====== EXERCISE MATERIAL

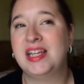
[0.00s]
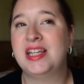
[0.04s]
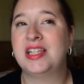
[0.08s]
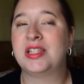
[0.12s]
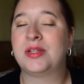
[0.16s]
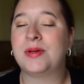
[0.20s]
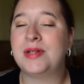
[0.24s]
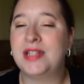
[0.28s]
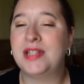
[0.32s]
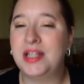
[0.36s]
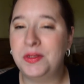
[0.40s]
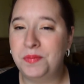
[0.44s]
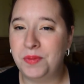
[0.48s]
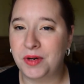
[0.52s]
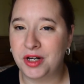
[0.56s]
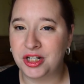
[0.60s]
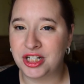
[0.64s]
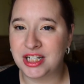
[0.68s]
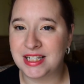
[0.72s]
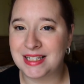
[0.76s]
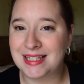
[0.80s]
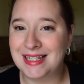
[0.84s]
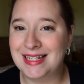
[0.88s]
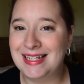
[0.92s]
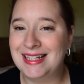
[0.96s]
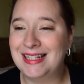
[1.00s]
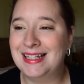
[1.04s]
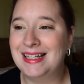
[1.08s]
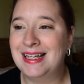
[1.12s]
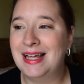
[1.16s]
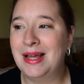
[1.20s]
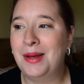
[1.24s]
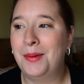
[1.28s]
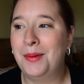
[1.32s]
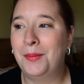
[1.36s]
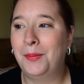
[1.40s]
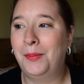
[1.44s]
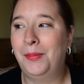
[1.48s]
So I did purchase it,
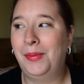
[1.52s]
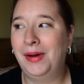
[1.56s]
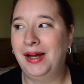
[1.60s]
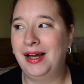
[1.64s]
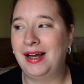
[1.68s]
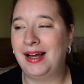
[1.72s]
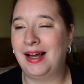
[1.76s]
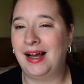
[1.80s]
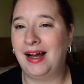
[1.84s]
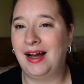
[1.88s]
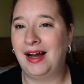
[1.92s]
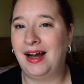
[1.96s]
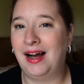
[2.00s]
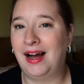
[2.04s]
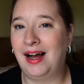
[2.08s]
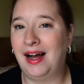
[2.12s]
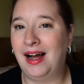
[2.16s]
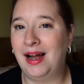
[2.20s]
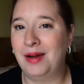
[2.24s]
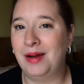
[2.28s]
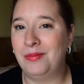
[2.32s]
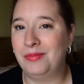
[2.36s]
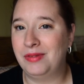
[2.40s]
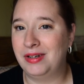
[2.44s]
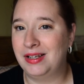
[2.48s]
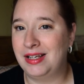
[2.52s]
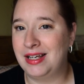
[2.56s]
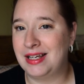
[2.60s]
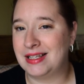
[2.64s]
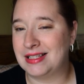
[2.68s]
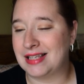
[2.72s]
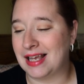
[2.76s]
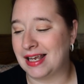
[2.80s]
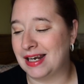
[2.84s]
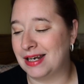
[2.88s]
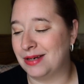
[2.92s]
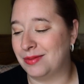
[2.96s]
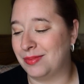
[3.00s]
but I'm really
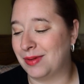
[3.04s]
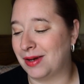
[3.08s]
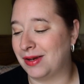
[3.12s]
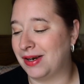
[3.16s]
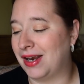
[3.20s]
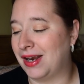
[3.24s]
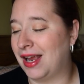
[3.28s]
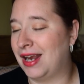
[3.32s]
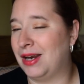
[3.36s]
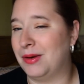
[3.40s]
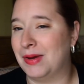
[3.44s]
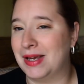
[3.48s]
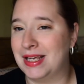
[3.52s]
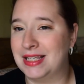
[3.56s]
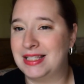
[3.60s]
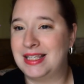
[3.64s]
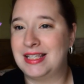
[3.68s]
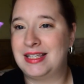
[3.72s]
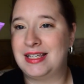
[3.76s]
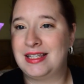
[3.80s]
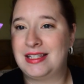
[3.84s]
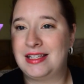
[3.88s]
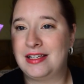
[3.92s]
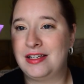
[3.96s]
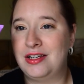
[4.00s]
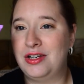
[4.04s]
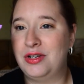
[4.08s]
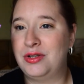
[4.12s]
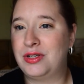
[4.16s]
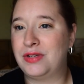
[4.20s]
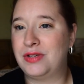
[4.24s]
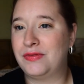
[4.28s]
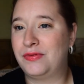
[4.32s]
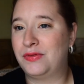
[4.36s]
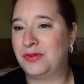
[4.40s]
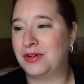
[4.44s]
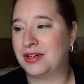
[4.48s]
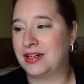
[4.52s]
excited about it. Anyways, this is the new
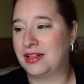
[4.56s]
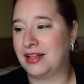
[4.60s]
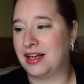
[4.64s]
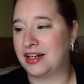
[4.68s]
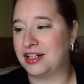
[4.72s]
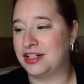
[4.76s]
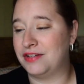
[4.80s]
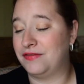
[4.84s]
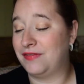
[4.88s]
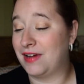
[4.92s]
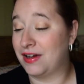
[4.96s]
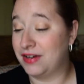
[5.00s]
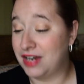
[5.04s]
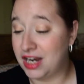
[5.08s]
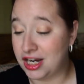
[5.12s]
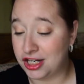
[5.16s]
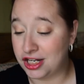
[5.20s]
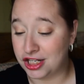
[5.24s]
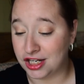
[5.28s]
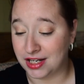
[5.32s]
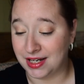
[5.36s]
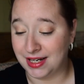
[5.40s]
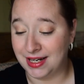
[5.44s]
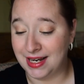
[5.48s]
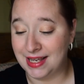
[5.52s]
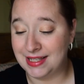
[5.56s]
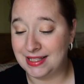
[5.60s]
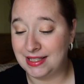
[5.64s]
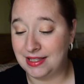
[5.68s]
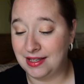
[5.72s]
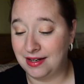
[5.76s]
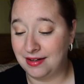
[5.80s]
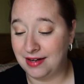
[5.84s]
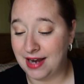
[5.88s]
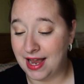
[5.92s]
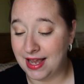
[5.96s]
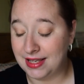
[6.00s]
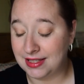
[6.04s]
Sephora Collection Foundation. It's
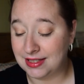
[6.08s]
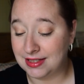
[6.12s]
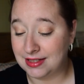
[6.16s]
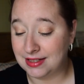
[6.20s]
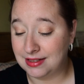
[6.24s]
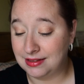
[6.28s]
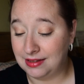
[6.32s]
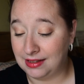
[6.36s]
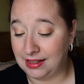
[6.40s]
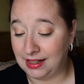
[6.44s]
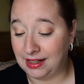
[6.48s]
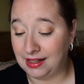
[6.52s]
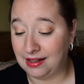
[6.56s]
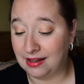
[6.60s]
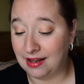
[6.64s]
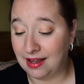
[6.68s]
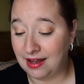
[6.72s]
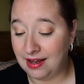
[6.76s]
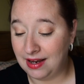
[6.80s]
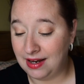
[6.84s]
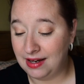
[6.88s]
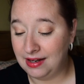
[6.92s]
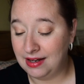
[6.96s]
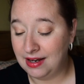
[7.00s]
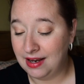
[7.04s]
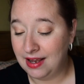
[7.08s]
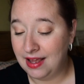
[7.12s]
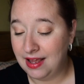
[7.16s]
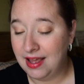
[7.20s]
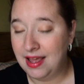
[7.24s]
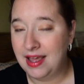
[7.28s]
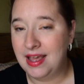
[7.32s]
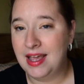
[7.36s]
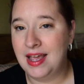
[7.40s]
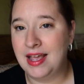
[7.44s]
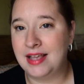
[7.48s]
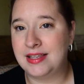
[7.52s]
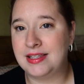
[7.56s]
their SClean line.
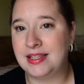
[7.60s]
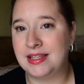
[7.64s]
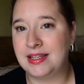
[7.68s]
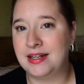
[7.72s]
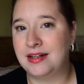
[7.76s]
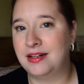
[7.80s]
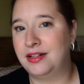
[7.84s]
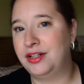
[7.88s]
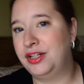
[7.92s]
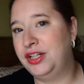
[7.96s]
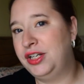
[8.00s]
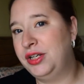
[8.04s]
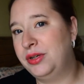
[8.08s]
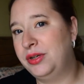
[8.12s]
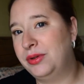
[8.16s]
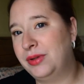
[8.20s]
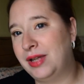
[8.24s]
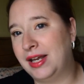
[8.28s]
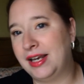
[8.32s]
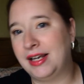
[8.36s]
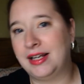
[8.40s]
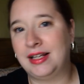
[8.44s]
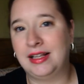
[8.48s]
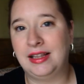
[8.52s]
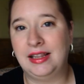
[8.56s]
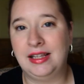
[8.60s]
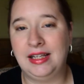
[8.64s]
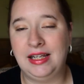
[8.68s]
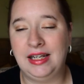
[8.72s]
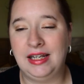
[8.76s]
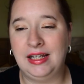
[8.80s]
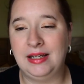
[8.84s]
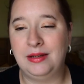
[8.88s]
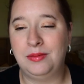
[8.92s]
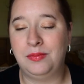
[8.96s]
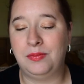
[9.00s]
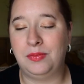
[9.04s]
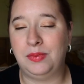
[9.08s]
It's their new, like,
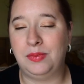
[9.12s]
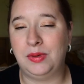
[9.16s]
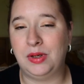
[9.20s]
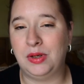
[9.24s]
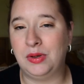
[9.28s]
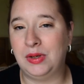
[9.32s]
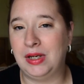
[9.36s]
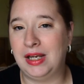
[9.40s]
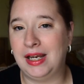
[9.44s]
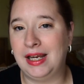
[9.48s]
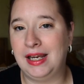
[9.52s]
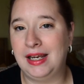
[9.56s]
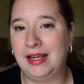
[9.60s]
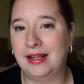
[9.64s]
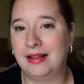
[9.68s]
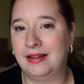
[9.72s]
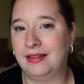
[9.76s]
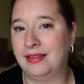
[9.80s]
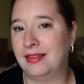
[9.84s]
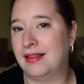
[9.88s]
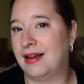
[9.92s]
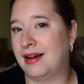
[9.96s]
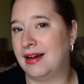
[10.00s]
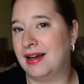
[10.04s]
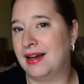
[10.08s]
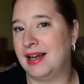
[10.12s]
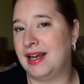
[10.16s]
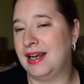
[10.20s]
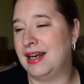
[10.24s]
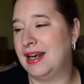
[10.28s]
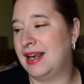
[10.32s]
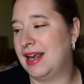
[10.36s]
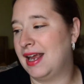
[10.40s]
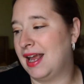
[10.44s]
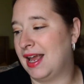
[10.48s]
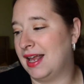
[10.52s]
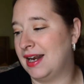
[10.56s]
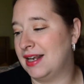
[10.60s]
clean beauty line,
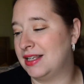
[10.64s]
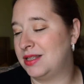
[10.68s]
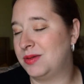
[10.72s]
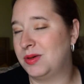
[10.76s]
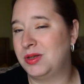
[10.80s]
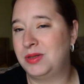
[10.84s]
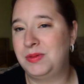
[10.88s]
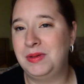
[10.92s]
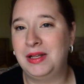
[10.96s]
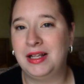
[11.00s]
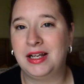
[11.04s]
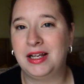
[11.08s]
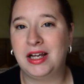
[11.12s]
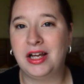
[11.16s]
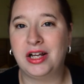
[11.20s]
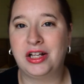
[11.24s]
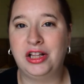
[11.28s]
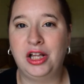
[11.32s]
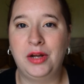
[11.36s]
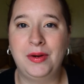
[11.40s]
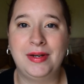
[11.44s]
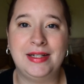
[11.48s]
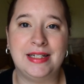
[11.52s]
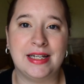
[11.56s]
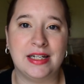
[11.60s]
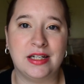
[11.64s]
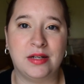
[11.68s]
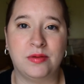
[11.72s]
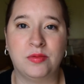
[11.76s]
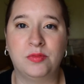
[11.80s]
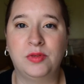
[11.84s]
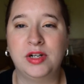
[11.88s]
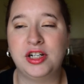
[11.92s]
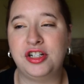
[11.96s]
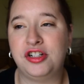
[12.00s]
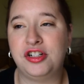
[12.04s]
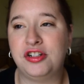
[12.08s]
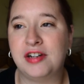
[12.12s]
and it's supposed to be like a glowy tinted
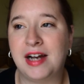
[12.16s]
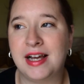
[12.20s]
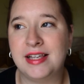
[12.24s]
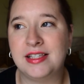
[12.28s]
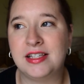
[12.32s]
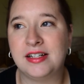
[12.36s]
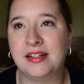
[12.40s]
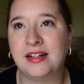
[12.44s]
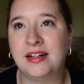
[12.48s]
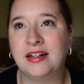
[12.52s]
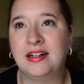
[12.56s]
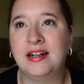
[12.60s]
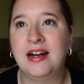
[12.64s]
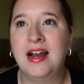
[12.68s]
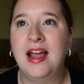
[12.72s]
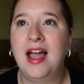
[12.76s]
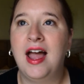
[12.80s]
moisturizer.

============

*TASK DESCRIPTION*: Your answer should contain all the material above, written out exactly, and none of the pictures.

*TASK ANSWER*:
[0.00s]
[0.04s]
[0.08s]
[0.12s]
[0.16s]
[0.20s]
[0.24s]
[0.28s]
[0.32s]
[0.36s]
[0.40s]
[0.44s]
[0.48s]
[0.52s]
[0.56s]
[0.60s]
[0.64s]
[0.68s]
[0.72s]
[0.76s]
[0.80s]
[0.84s]
[0.88s]
[0.92s]
[0.96s]
[1.00s]
[1.04s]
[1.08s]
[1.12s]
[1.16s]
[1.20s]
[1.24s]
[1.28s]
[1.32s]
[1.36s]
[1.40s]
[1.44s]
[1.48s]
So I did purchase it,
[1.52s]
[1.56s]
[1.60s]
[1.64s]
[1.68s]
[1.72s]
[1.76s]
[1.80s]
[1.84s]
[1.88s]
[1.92s]
[1.96s]
[2.00s]
[2.04s]
[2.08s]
[2.12s]
[2.16s]
[2.20s]
[2.24s]
[2.28s]
[2.32s]
[2.36s]
[2.40s]
[2.44s]
[2.48s]
[2.52s]
[2.56s]
[2.60s]
[2.64s]
[2.68s]
[2.72s]
[2.76s]
[2.80s]
[2.84s]
[2.88s]
[2.92s]
[2.96s]
[3.00s]
but I'm really
[3.04s]
[3.08s]
[3.12s]
[3.16s]
[3.20s]
[3.24s]
[3.28s]
[3.32s]
[3.36s]
[3.40s]
[3.44s]
[3.48s]
[3.52s]
[3.56s]
[3.60s]
[3.64s]
[3.68s]
[3.72s]
[3.76s]
[3.80s]
[3.84s]
[3.88s]
[3.92s]
[3.96s]
[4.00s]
[4.04s]
[4.08s]
[4.12s]
[4.16s]
[4.20s]
[4.24s]
[4.28s]
[4.32s]
[4.36s]
[4.40s]
[4.44s]
[4.48s]
[4.52s]
excited about it. Anyways, this is the new
[4.56s]
[4.60s]
[4.64s]
[4.68s]
[4.72s]
[4.76s]
[4.80s]
[4.84s]
[4.88s]
[4.92s]
[4.96s]
[5.00s]
[5.04s]
[5.08s]
[5.12s]
[5.16s]
[5.20s]
[5.24s]
[5.28s]
[5.32s]
[5.36s]
[5.40s]
[5.44s]
[5.48s]
[5.52s]
[5.56s]
[5.60s]
[5.64s]
[5.68s]
[5.72s]
[5.76s]
[5.80s]
[5.84s]
[5.88s]
[5.92s]
[5.96s]
[6.00s]
[6.04s]
Sephora Collection Foundation. It's
[6.08s]
[6.12s]
[6.16s]
[6.20s]
[6.24s]
[6.28s]
[6.32s]
[6.36s]
[6.40s]
[6.44s]
[6.48s]
[6.52s]
[6.56s]
[6.60s]
[6.64s]
[6.68s]
[6.72s]
[6.76s]
[6.80s]
[6.84s]
[6.88s]
[6.92s]
[6.96s]
[7.00s]
[7.04s]
[7.08s]
[7.12s]
[7.16s]
[7.20s]
[7.24s]
[7.28s]
[7.32s]
[7.36s]
[7.40s]
[7.44s]
[7.48s]
[7.52s]
[7.56s]
their SClean line.
[7.60s]
[7.64s]
[7.68s]
[7.72s]
[7.76s]
[7.80s]
[7.84s]
[7.88s]
[7.92s]
[7.96s]
[8.00s]
[8.04s]
[8.08s]
[8.12s]
[8.16s]
[8.20s]
[8.24s]
[8.28s]
[8.32s]
[8.36s]
[8.40s]
[8.44s]
[8.48s]
[8.52s]
[8.56s]
[8.60s]
[8.64s]
[8.68s]
[8.72s]
[8.76s]
[8.80s]
[8.84s]
[8.88s]
[8.92s]
[8.96s]
[9.00s]
[9.04s]
[9.08s]
It's their new, like,
[9.12s]
[9.16s]
[9.20s]
[9.24s]
[9.28s]
[9.32s]
[9.36s]
[9.40s]
[9.44s]
[9.48s]
[9.52s]
[9.56s]
[9.60s]
[9.64s]
[9.68s]
[9.72s]
[9.76s]
[9.80s]
[9.84s]
[9.88s]
[9.92s]
[9.96s]
[10.00s]
[10.04s]
[10.08s]
[10.12s]
[10.16s]
[10.20s]
[10.24s]
[10.28s]
[10.32s]
[10.36s]
[10.40s]
[10.44s]
[10.48s]
[10.52s]
[10.56s]
[10.60s]
clean beauty line,
[10.64s]
[10.68s]
[10.72s]
[10.76s]
[10.80s]
[10.84s]
[10.88s]
[10.92s]
[10.96s]
[11.00s]
[11.04s]
[11.08s]
[11.12s]
[11.16s]
[11.20s]
[11.24s]
[11.28s]
[11.32s]
[11.36s]
[11.40s]
[11.44s]
[11.48s]
[11.52s]
[11.56s]
[11.60s]
[11.64s]
[11.68s]
[11.72s]
[11.76s]
[11.80s]
[11.84s]
[11.88s]
[11.92s]
[11.96s]
[12.00s]
[12.04s]
[12.08s]
[12.12s]
and it's supposed to be like a glowy tinted
[12.16s]
[12.20s]
[12.24s]
[12.28s]
[12.32s]
[12.36s]
[12.40s]
[12.44s]
[12.48s]
[12.52s]
[12.56s]
[12.60s]
[12.64s]
[12.68s]
[12.72s]
[12.76s]
[12.80s]
moisturizer.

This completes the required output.